Using PostgreSQL 8.x for Hibernated Data in the Platform

February 28, 2007
Submitted by Marc Batchelor, Pentaho Team Developer

Background

Pentaho uses Hibernate for persistence of operational state of the platform. The hibernated data can be categorized in the following areas:

  • Content - Generated content
  • Runtime - Used by the runtime engine to save cross-process state
  • Version Management - Handles hibernated change detection
  • audit - In the subscription edition, audit logging/tracking table structures for audit reporting
  • RDBMS Based solution - in 1.2.x subscription edition, and 1.6 open source, stores solution files (action sequences, resources, etc.)
  • Subscription - In 1.2.x subscription edition, and 1.6 open source, stores schedules, subscriptions and subscription parameters.

Cross-database issues

Just as a background follow-up, the following is a list (not necessarily all-inclusive) of the issues that can (and often are) encountered when providing cross-database support within a platform.

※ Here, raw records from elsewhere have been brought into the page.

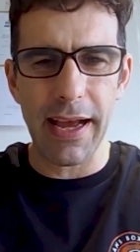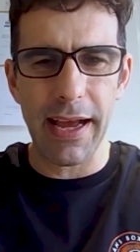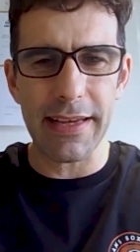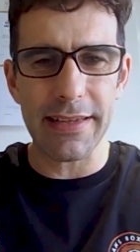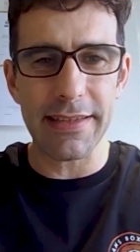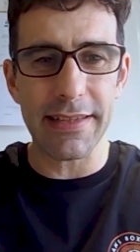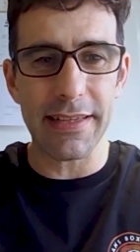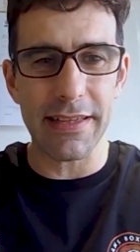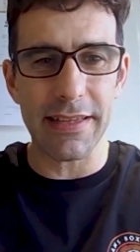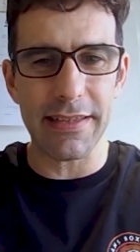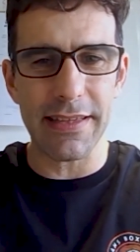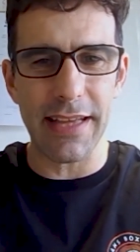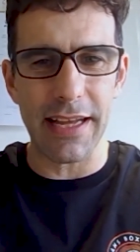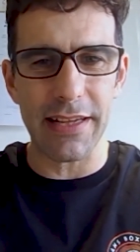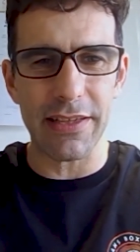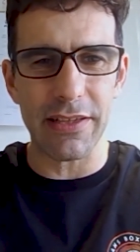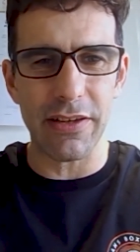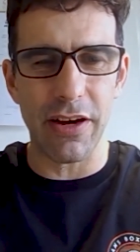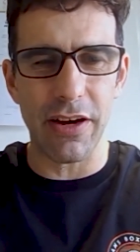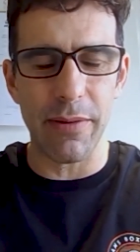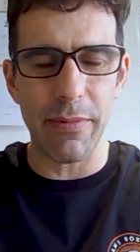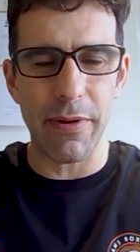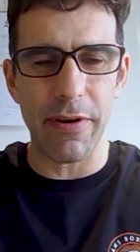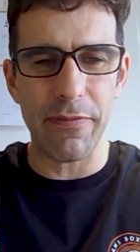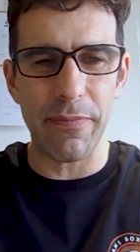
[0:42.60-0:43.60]
Since that
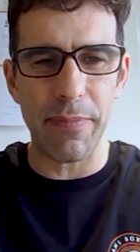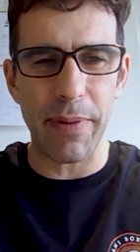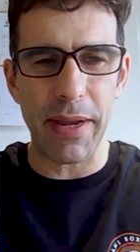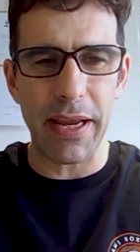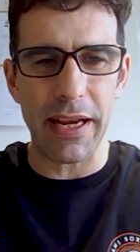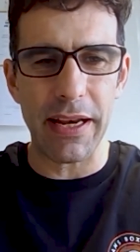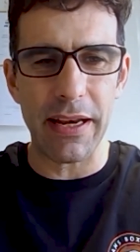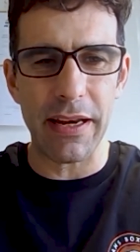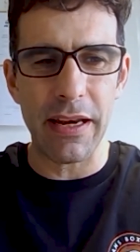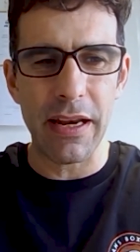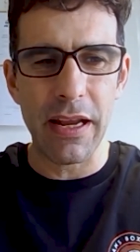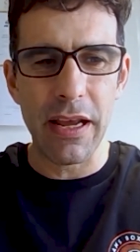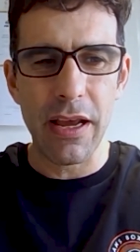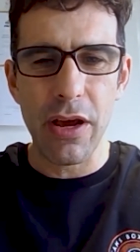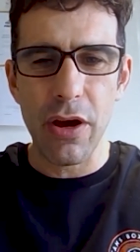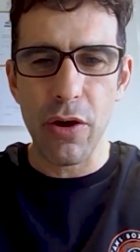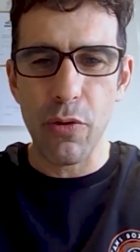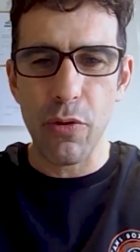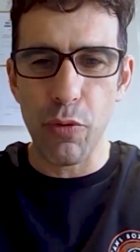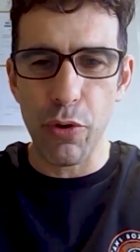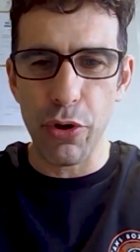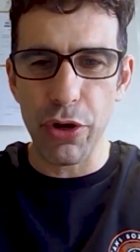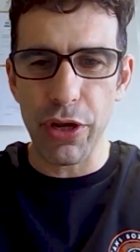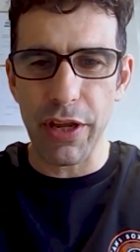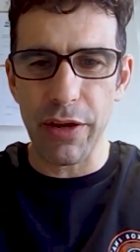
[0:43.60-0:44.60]
time, I've been
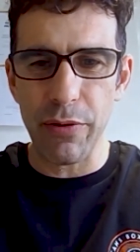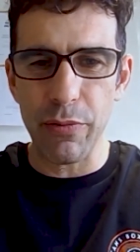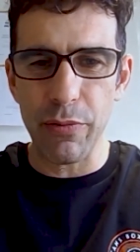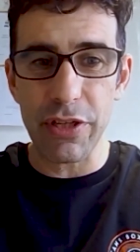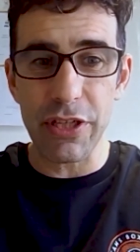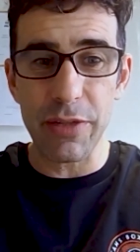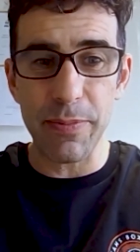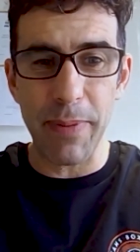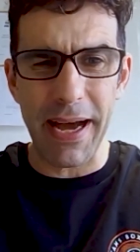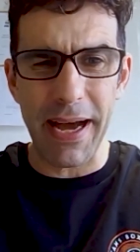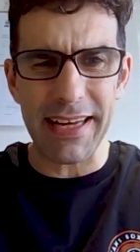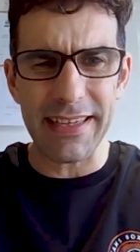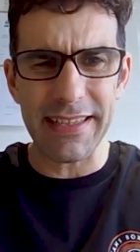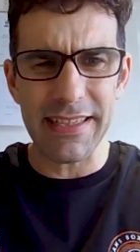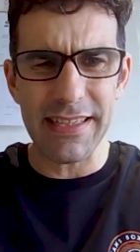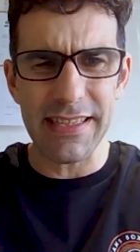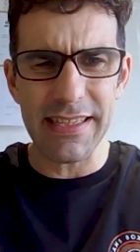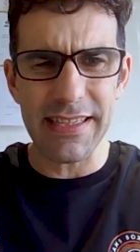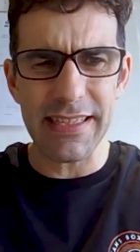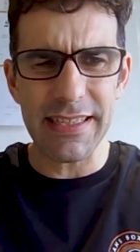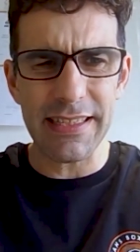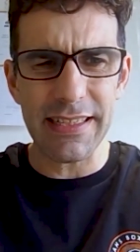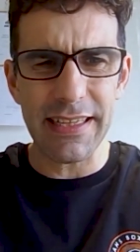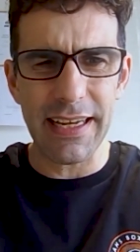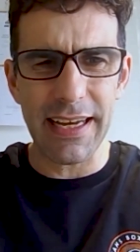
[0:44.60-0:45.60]
working with
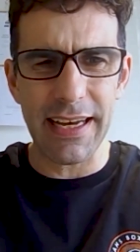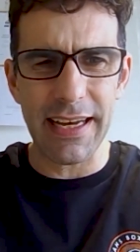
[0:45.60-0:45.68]
Spartans.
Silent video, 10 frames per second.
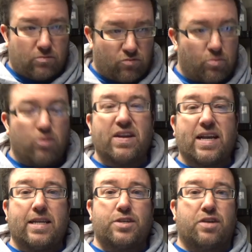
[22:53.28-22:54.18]

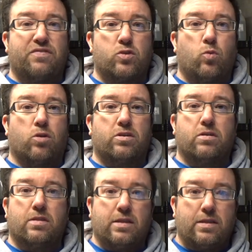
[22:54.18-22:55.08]
removing any surface
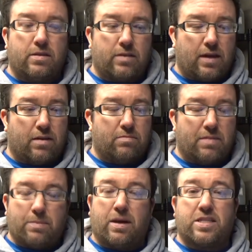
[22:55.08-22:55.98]
water,
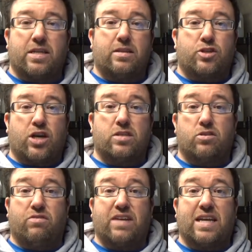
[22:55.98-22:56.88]
minimizing the chance
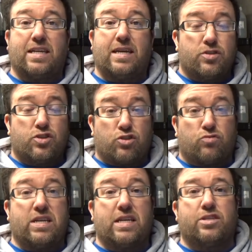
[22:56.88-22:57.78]
of any
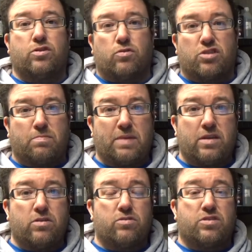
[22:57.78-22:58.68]
streaks or
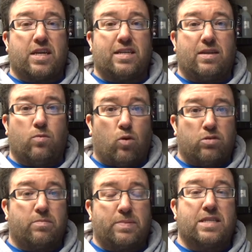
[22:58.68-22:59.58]
smears, any
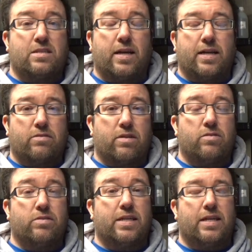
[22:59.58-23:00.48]
water beads lying
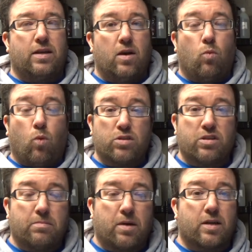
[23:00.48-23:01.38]
around, any
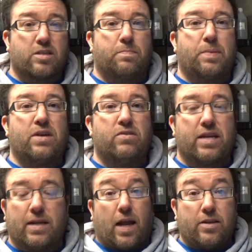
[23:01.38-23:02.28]
water marks
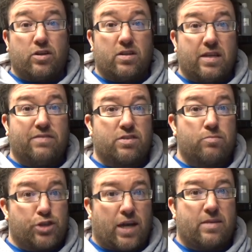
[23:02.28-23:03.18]
appearing, and you're going to leave some
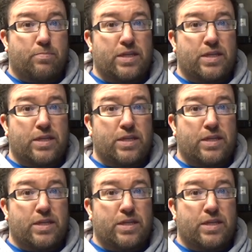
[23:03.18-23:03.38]
shine and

Areas of concern and Incompatibility

Some of the items listed here were encountered when doing this update to the platform:

Reserved Words

Each database has it's own list of reserved words. These reserved words cannot be used as table names, or column names. Examples of these are things like "SELECT" or "DELETE".

Blob handling

Each databases handles persistence of binary large objects differently. Whether limitations are imposed by the database engine, or by the JDBC driver, BLOB handling is a very tricky cross-database issue.

Column Limits

Each database has their own limits on lengths of columns, supported column types, etc. In most cases, the length of columns becomes a factor in whether a column can be indexed, or how many columns can be in a compound index. Databases also have differing length limits regarding object names. For example, on one platform, you'll find that a column name can be no more than 20 characters. On other platforms, column names are restricted to 50 characters.

SQL Syntax differences

Even though there are standards, the funny joke in BI is that each database conforms to it's own standard. There are so many standards, it's hard to keep up. Every database has it's own database-specific dialect for creating schema, for retrieving records, etc. Sure, many bits are are the same across databases. But these are superficial similarities. Yeah,

SELECT COUNT(*) FROM MYTABLE

will likely work in all databases, provided that the table MYTABLE exists, and you're in the correct context. In reality, for one database, it my be

SELECT COUNT(*) FROM DBO.MYTABLE

, or

SELECT COUNT(*) FROM myTable

or

SELECT COUNT(*) FROM DBSPACE.MYTABLE

, etc.

Database Driver Behavior

Some databases come with multiple, differently behaving drivers. For example, Oracle supplies an OCI driver (one that requires native libraries to be installed on the client machine), and a thin driver (one that doesn't require client libraries to be installed). The capabilities of each of these differs. DB2, for a time supplied three different types of UDB drivers. And, the JDBC API support level differs from one database driver to another. So, the DB2 JDBC driver may not be fully JDBC compliant, but another driver may.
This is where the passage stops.